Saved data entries
§ §

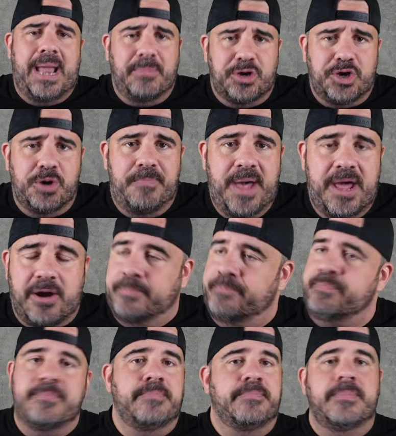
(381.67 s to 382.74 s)
I'm a good bettor.
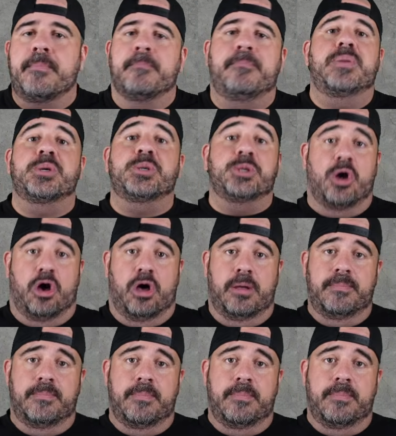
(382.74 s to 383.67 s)
Pshaw,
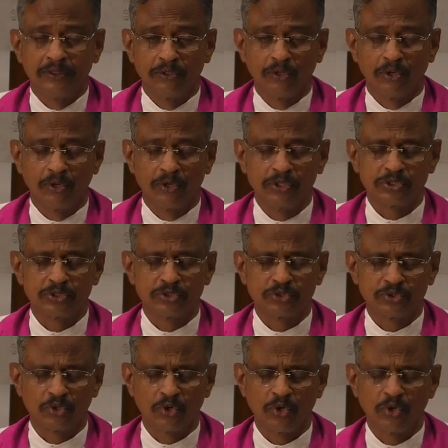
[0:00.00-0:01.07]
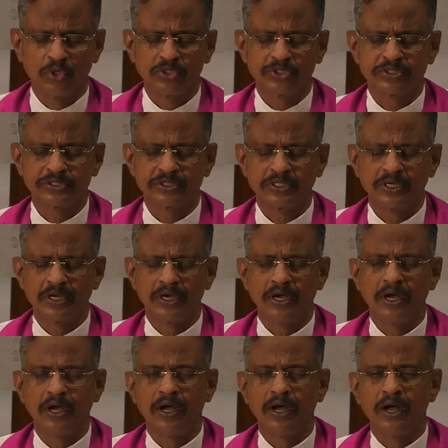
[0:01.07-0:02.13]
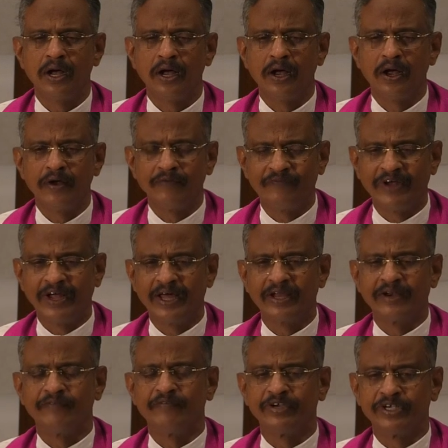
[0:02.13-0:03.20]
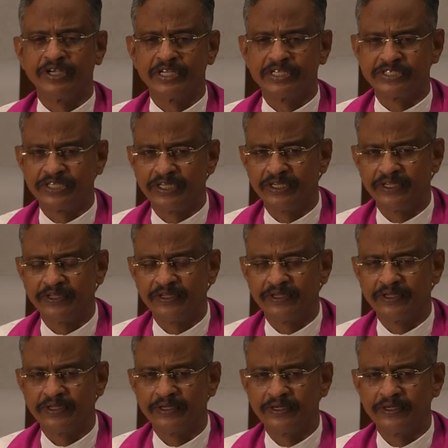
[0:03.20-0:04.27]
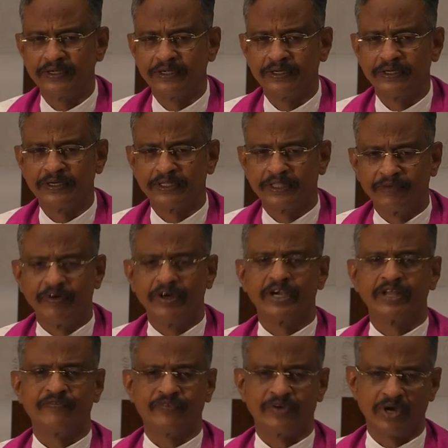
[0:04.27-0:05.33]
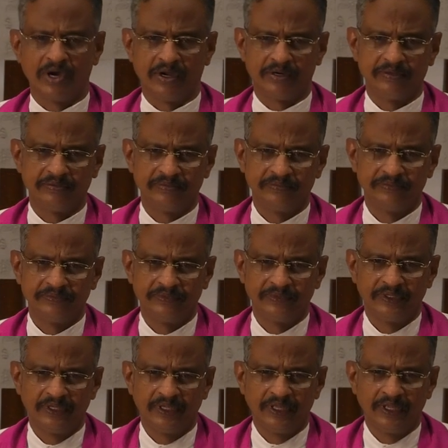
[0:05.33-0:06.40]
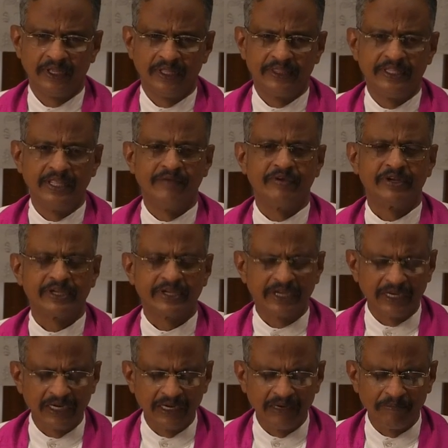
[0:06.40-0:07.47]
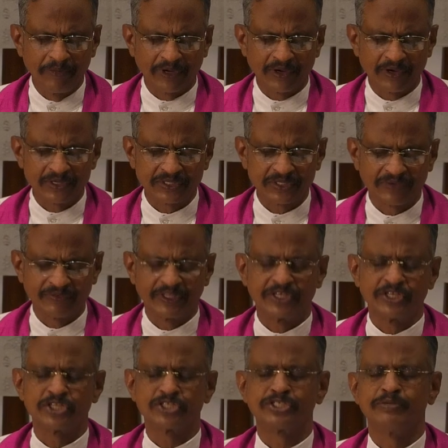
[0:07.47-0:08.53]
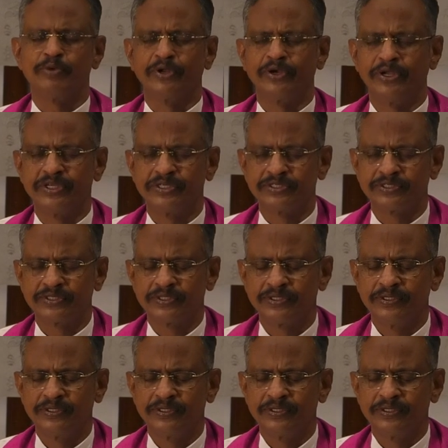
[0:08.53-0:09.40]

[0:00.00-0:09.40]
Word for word: those souls were witnessing the word of God. They were killed because of the testimonies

§ §

--- The task ---
Please print the records above word for word, leaving every image out.

--- Exercise response ---
(381.67 s to 382.74 s)
I'm a good bettor.
(382.74 s to 383.67 s)
Pshaw,
[0:00.00-0:01.07]
[0:01.07-0:02.13]
[0:02.13-0:03.20]
[0:03.20-0:04.27]
[0:04.27-0:05.33]
[0:05.33-0:06.40]
[0:06.40-0:07.47]
[0:07.47-0:08.53]
[0:08.53-0:09.40]

[0:00.00-0:09.40]
Word for word: those souls were witnessing the word of God. They were killed because of the testimonies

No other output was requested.